Task objective >>
Could you restate the entries below word for word?

════════════════════

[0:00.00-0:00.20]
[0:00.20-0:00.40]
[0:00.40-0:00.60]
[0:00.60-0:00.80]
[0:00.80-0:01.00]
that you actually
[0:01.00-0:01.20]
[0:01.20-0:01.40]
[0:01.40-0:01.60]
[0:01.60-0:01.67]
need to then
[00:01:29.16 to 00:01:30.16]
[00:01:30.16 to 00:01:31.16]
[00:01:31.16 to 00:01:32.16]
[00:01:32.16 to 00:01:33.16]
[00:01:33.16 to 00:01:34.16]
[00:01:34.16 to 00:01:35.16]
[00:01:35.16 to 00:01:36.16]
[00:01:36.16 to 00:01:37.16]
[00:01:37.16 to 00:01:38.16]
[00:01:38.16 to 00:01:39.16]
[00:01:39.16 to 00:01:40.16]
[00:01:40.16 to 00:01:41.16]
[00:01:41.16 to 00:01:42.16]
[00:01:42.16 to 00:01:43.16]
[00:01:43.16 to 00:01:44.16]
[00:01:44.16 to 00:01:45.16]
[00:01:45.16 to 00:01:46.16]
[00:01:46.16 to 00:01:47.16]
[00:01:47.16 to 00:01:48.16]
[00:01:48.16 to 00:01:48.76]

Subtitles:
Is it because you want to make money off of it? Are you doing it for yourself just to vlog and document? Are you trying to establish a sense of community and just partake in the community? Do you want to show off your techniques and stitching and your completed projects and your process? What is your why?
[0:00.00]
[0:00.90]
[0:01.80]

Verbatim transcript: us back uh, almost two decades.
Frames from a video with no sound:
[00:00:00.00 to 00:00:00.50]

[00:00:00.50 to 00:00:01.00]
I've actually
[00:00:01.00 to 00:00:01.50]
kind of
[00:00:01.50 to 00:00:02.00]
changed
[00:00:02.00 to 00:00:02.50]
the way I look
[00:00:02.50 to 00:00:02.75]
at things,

════════════════════

Reply to the task >>
[0:00.00-0:00.20]
[0:00.20-0:00.40]
[0:00.40-0:00.60]
[0:00.60-0:00.80]
[0:00.80-0:01.00]
that you actually
[0:01.00-0:01.20]
[0:01.20-0:01.40]
[0:01.40-0:01.60]
[0:01.60-0:01.67]
need to then
[00:01:29.16 to 00:01:30.16]
[00:01:30.16 to 00:01:31.16]
[00:01:31.16 to 00:01:32.16]
[00:01:32.16 to 00:01:33.16]
[00:01:33.16 to 00:01:34.16]
[00:01:34.16 to 00:01:35.16]
[00:01:35.16 to 00:01:36.16]
[00:01:36.16 to 00:01:37.16]
[00:01:37.16 to 00:01:38.16]
[00:01:38.16 to 00:01:39.16]
[00:01:39.16 to 00:01:40.16]
[00:01:40.16 to 00:01:41.16]
[00:01:41.16 to 00:01:42.16]
[00:01:42.16 to 00:01:43.16]
[00:01:43.16 to 00:01:44.16]
[00:01:44.16 to 00:01:45.16]
[00:01:45.16 to 00:01:46.16]
[00:01:46.16 to 00:01:47.16]
[00:01:47.16 to 00:01:48.16]
[00:01:48.16 to 00:01:48.76]

Subtitles:
Is it because you want to make money off of it? Are you doing it for yourself just to vlog and document? Are you trying to establish a sense of community and just partake in the community? Do you want to show off your techniques and stitching and your completed projects and your process? What is your why?
[0:00.00]
[0:00.90]
[0:01.80]

Verbatim transcript: us back uh, almost two decades.
Frames from a video with no sound:
[00:00:00.00 to 00:00:00.50]

[00:00:00.50 to 00:00:01.00]
I've actually
[00:00:01.00 to 00:00:01.50]
kind of
[00:00:01.50 to 00:00:02.00]
changed
[00:00:02.00 to 00:00:02.50]
the way I look
[00:00:02.50 to 00:00:02.75]
at things,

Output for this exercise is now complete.